Pfaueninsel – Spazieren in einem Roman
Gelegentlich schaffen es Romane den Zauber eines realen Ortes auf einzigartige Weise einzufangen. Pfaueninsel von Thomas Hettche ist so ein Roman. Die magische Aura des langestreckten Eilands in der Havel hat Hettche meisterhaft in Literatur verwandelt, in seiner Geschichte legt er historische Spuren frei, mischt sie mit frei Fabuliertem und schlägt kleine Brücken ins Gegenwärtige.
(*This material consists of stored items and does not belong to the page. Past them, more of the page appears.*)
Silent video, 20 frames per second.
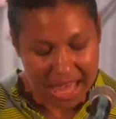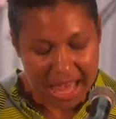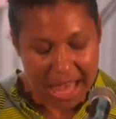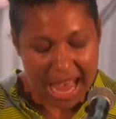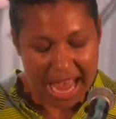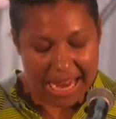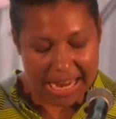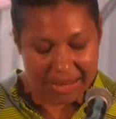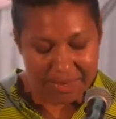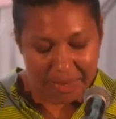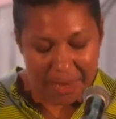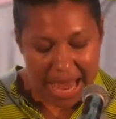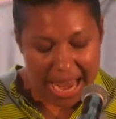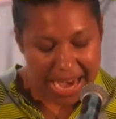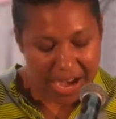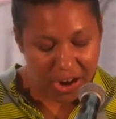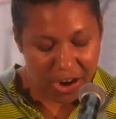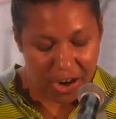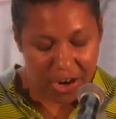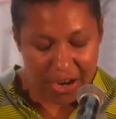I
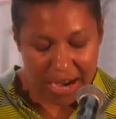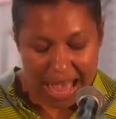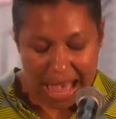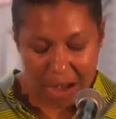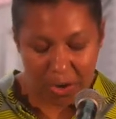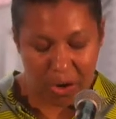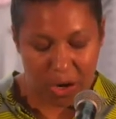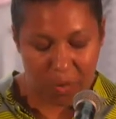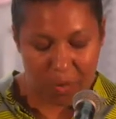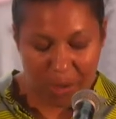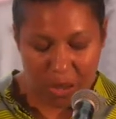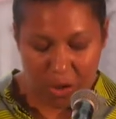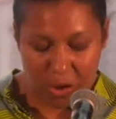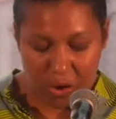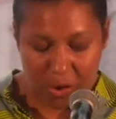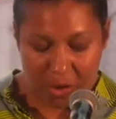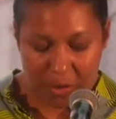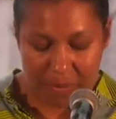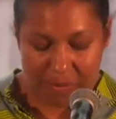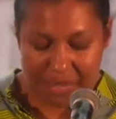admire how her
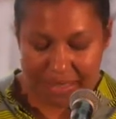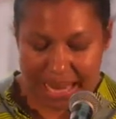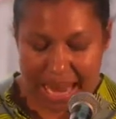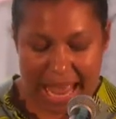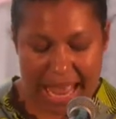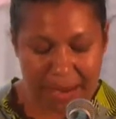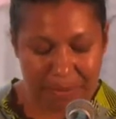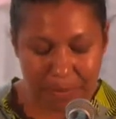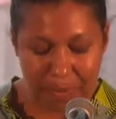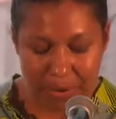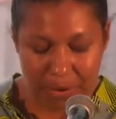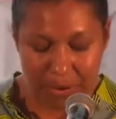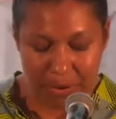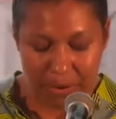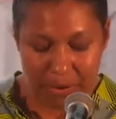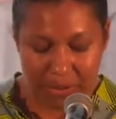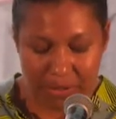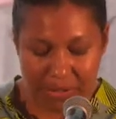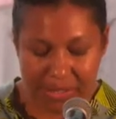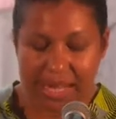poems and
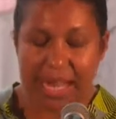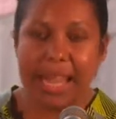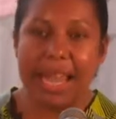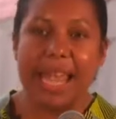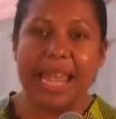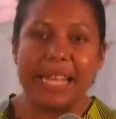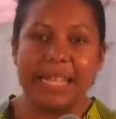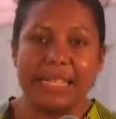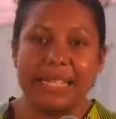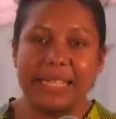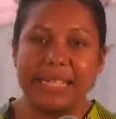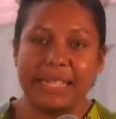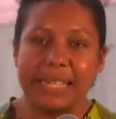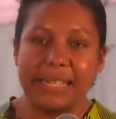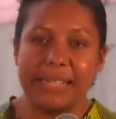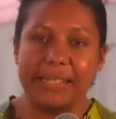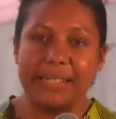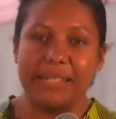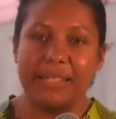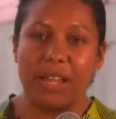prose
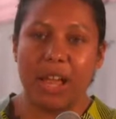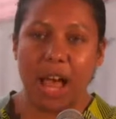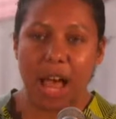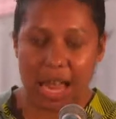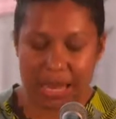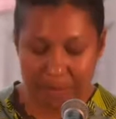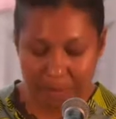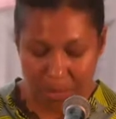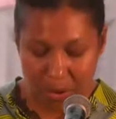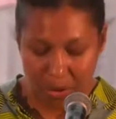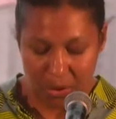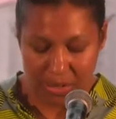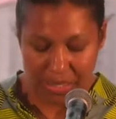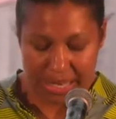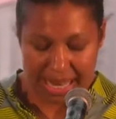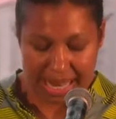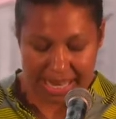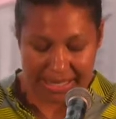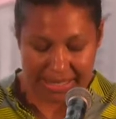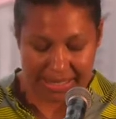insist on
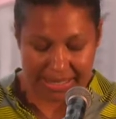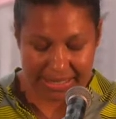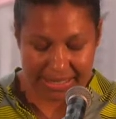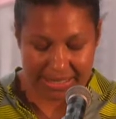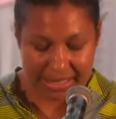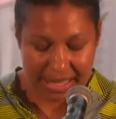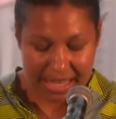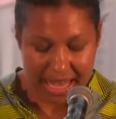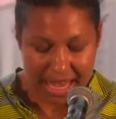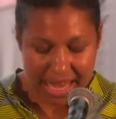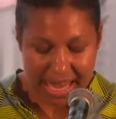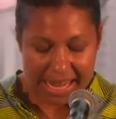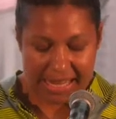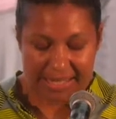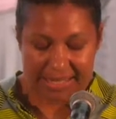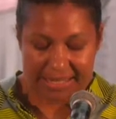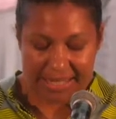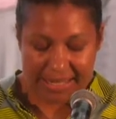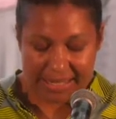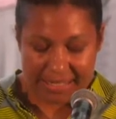boldness,
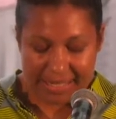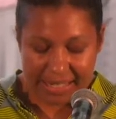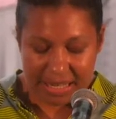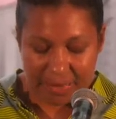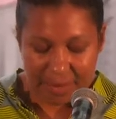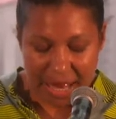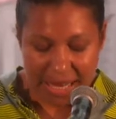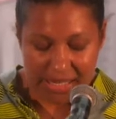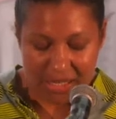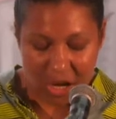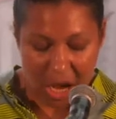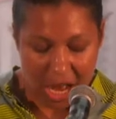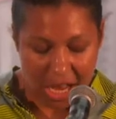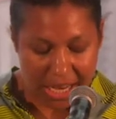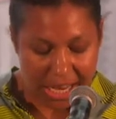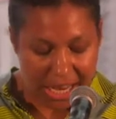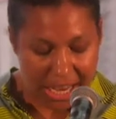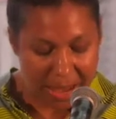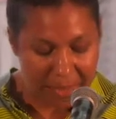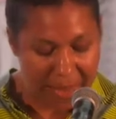insist upon
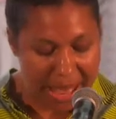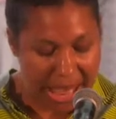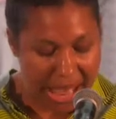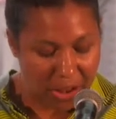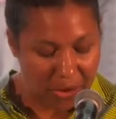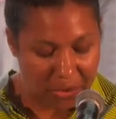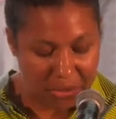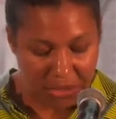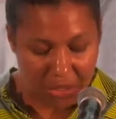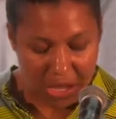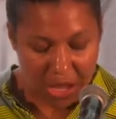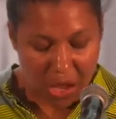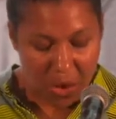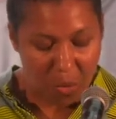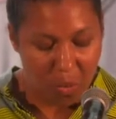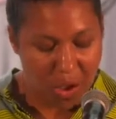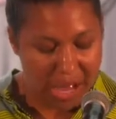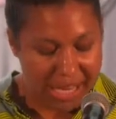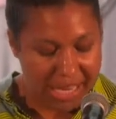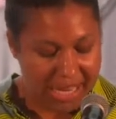talking about
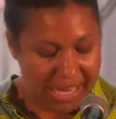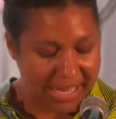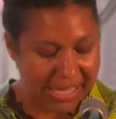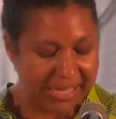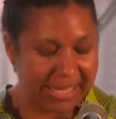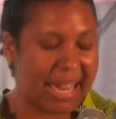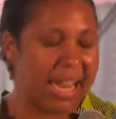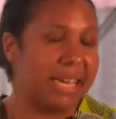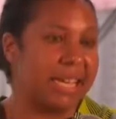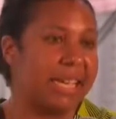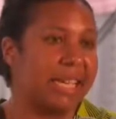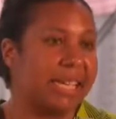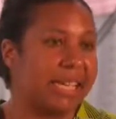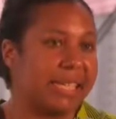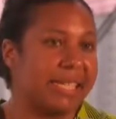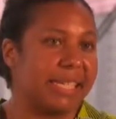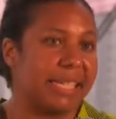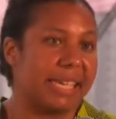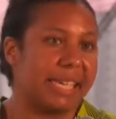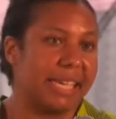what is
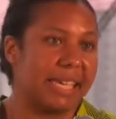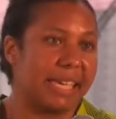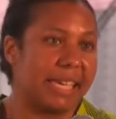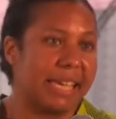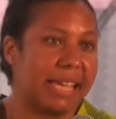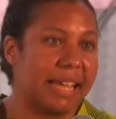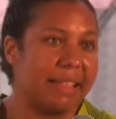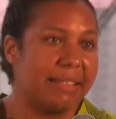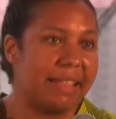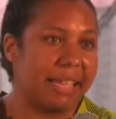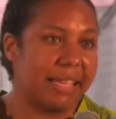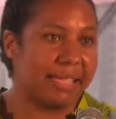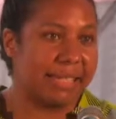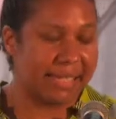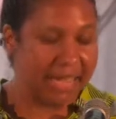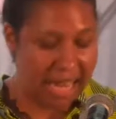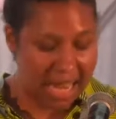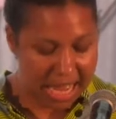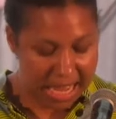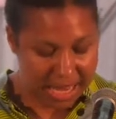uneasy in these
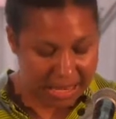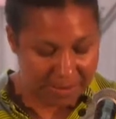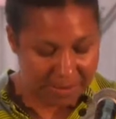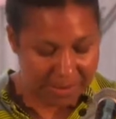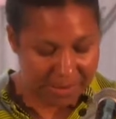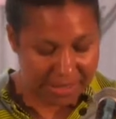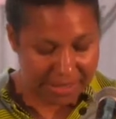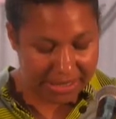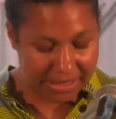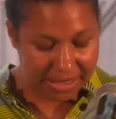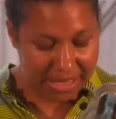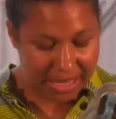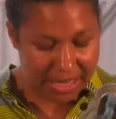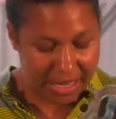times,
Ein Spaziergang auf der Pfaueninsel ist wie ein Sprung in der Zeit. Hier sinken Seele und Gefühl des Flaneurs in die Vergangenheit, ohne die Gegenwart wirklich zu verlassen. Die Insel, von den Gartenbaumeistern Lenné und Fintelmann im 19. Jahrhundert für die preußischen Könige zu einem künstlichen Paradies geformt und gestaltet, ist merkwürdig aus der Zeit gefallen. Ein gezähmter Naturraum, ein Ort der Ruhe am Rand der Großstadt. Auch Pfaueninsel von Thomas Hettche wirkt merkwürdig aus der Zeit gefallen. Seit ich den Roman gelesen habe, liebe ich die Insel mehr denn je. An meinem jüngsten Winterspaziergang möchte ich Euch alle teilnehmen lassen.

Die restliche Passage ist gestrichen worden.